WHAT IS BEING ASKED
Where the word "with" appears in a line of the entries below, count that line and give the total alone.

Saved entries
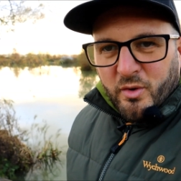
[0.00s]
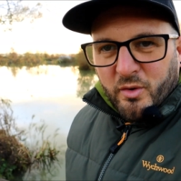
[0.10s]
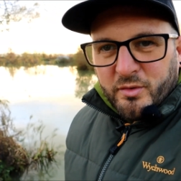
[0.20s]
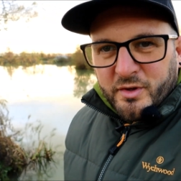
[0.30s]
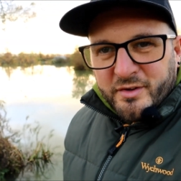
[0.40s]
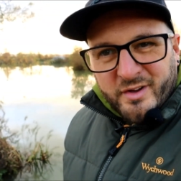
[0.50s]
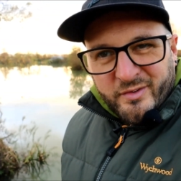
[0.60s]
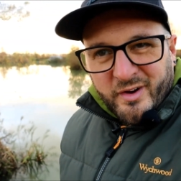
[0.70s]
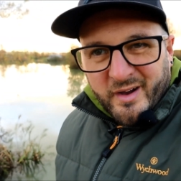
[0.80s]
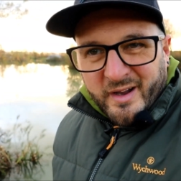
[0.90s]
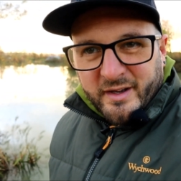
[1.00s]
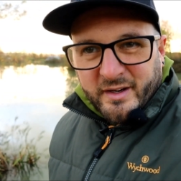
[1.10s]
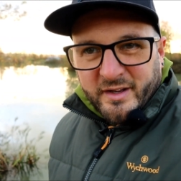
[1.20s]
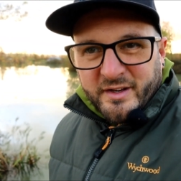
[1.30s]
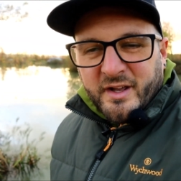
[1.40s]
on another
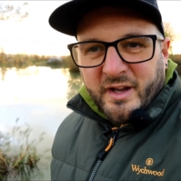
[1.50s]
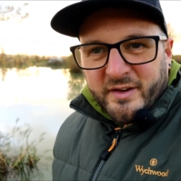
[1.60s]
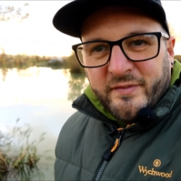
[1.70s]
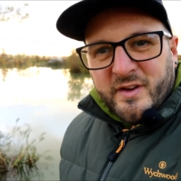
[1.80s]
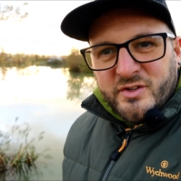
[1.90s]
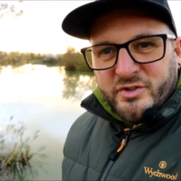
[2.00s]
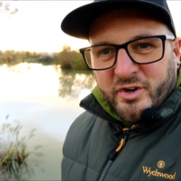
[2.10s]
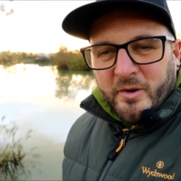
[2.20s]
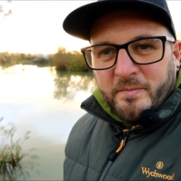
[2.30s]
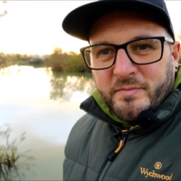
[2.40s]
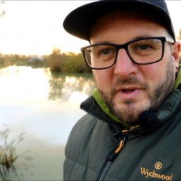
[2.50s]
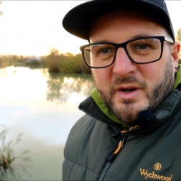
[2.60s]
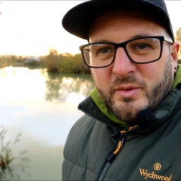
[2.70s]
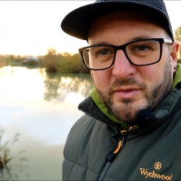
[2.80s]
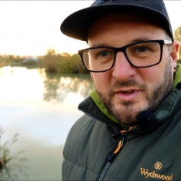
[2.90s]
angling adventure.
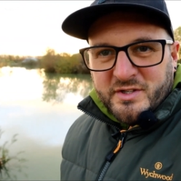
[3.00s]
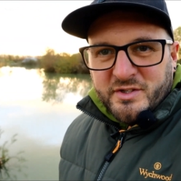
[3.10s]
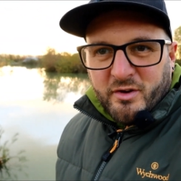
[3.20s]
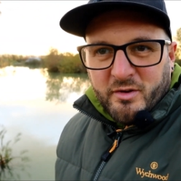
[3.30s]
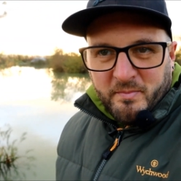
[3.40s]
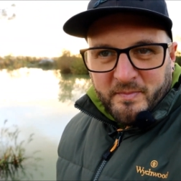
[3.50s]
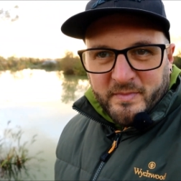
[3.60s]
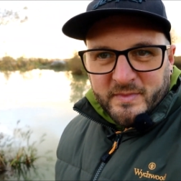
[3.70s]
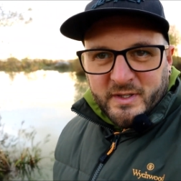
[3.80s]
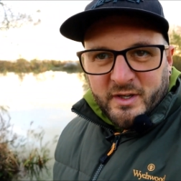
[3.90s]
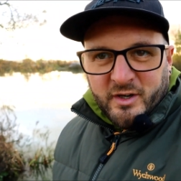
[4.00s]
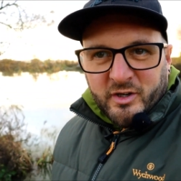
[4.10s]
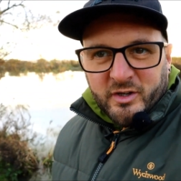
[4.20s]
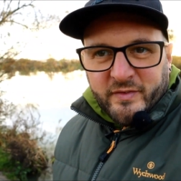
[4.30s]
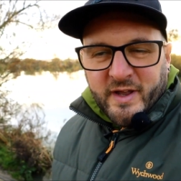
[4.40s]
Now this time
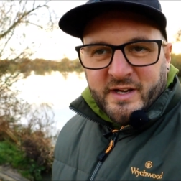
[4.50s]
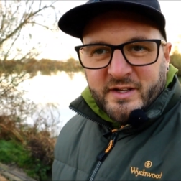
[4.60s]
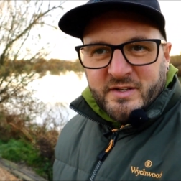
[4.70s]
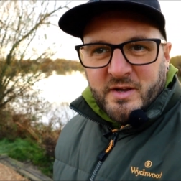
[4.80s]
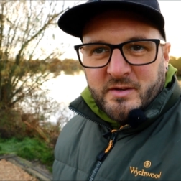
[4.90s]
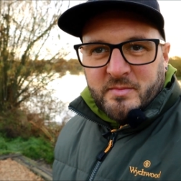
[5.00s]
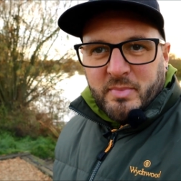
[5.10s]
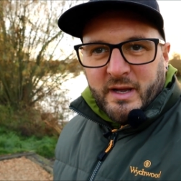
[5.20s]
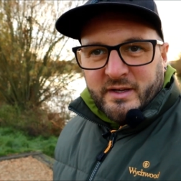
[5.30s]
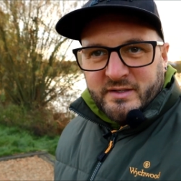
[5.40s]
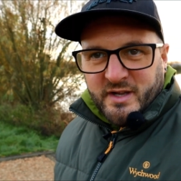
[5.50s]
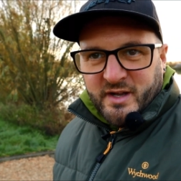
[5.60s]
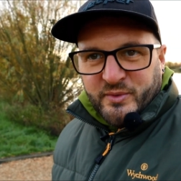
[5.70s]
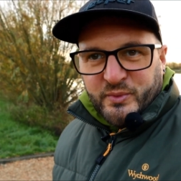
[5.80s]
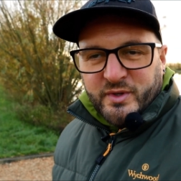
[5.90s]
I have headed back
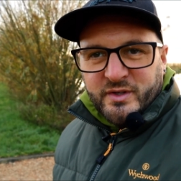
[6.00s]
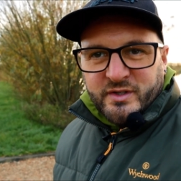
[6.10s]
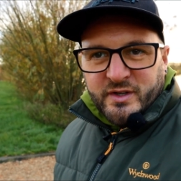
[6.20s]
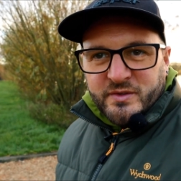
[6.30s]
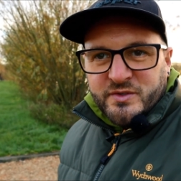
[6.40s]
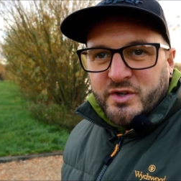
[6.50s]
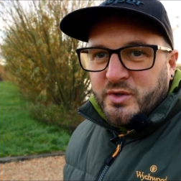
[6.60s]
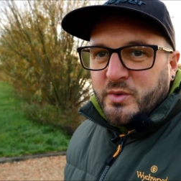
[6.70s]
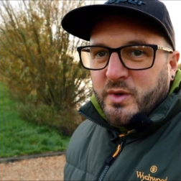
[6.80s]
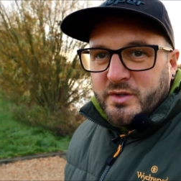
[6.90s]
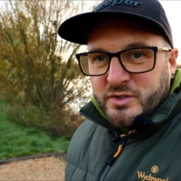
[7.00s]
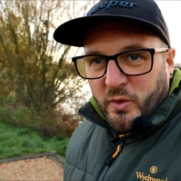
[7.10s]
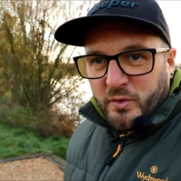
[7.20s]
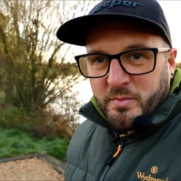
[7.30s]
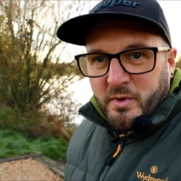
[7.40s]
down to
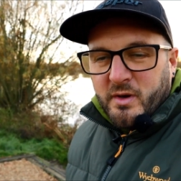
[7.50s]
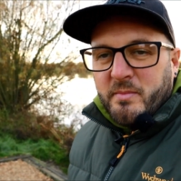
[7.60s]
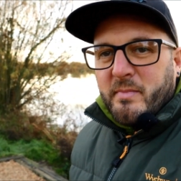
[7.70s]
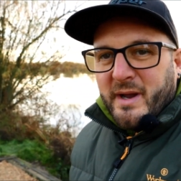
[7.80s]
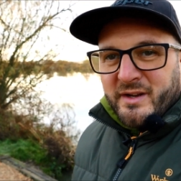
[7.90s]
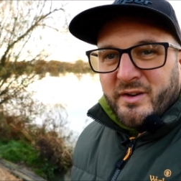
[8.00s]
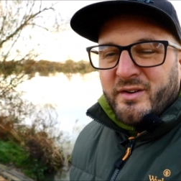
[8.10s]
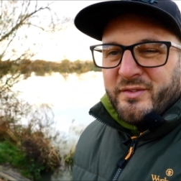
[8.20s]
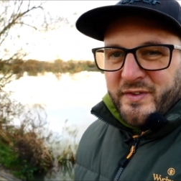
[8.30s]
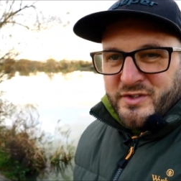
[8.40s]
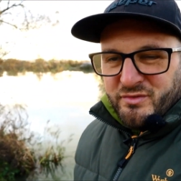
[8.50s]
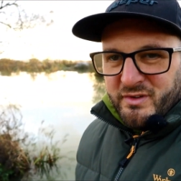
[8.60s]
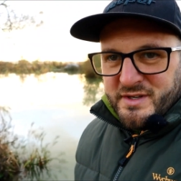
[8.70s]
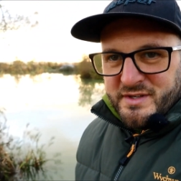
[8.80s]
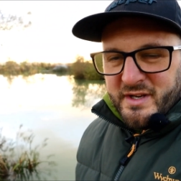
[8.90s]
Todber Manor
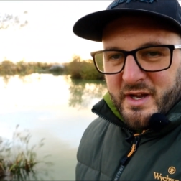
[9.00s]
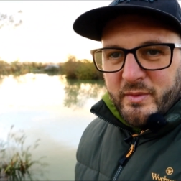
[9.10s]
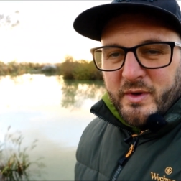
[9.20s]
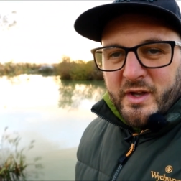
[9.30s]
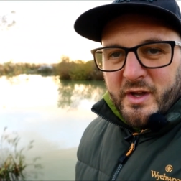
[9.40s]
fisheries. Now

...

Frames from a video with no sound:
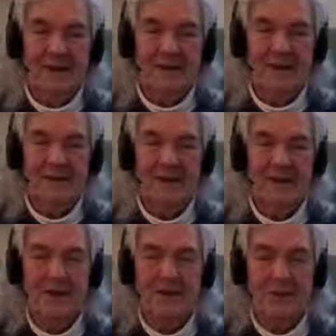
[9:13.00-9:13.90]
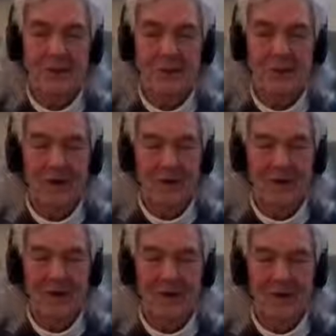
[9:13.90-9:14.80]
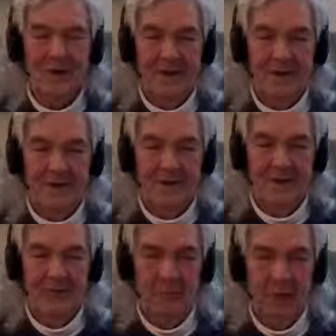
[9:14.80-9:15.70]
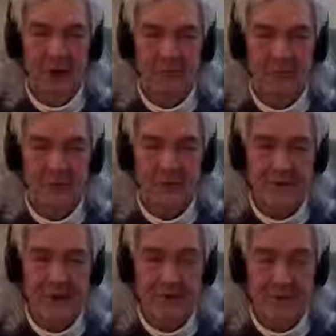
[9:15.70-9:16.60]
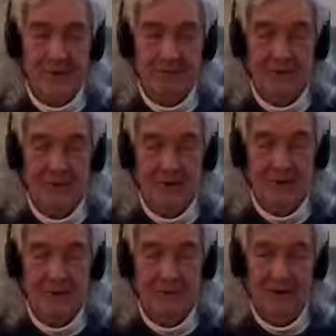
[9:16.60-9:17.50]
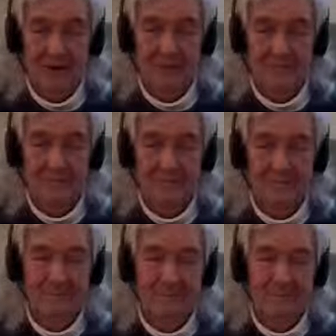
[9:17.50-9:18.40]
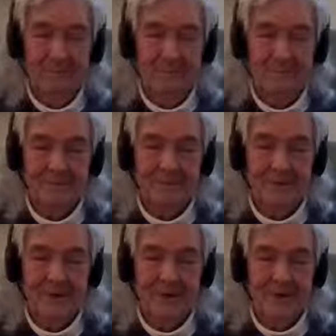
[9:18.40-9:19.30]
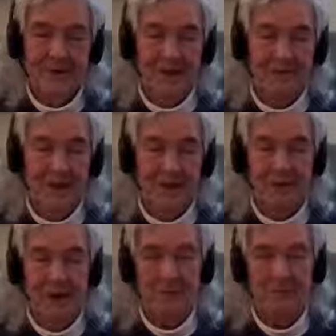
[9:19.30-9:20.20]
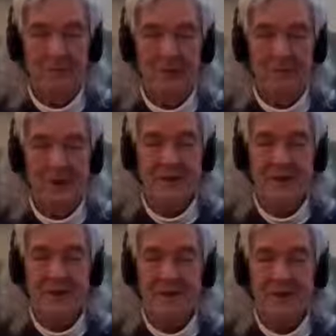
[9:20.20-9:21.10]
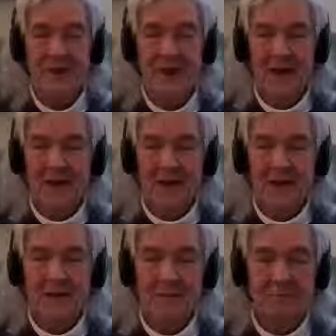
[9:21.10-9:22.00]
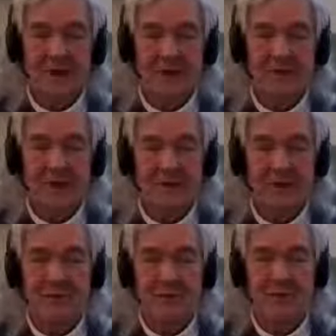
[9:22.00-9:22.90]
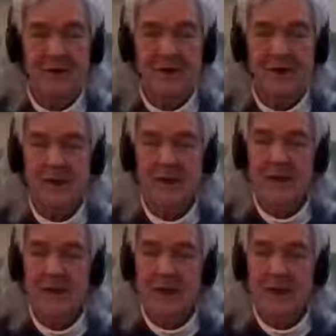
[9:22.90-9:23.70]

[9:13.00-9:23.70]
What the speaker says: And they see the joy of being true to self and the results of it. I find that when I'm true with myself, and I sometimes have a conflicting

TASK RESULT
2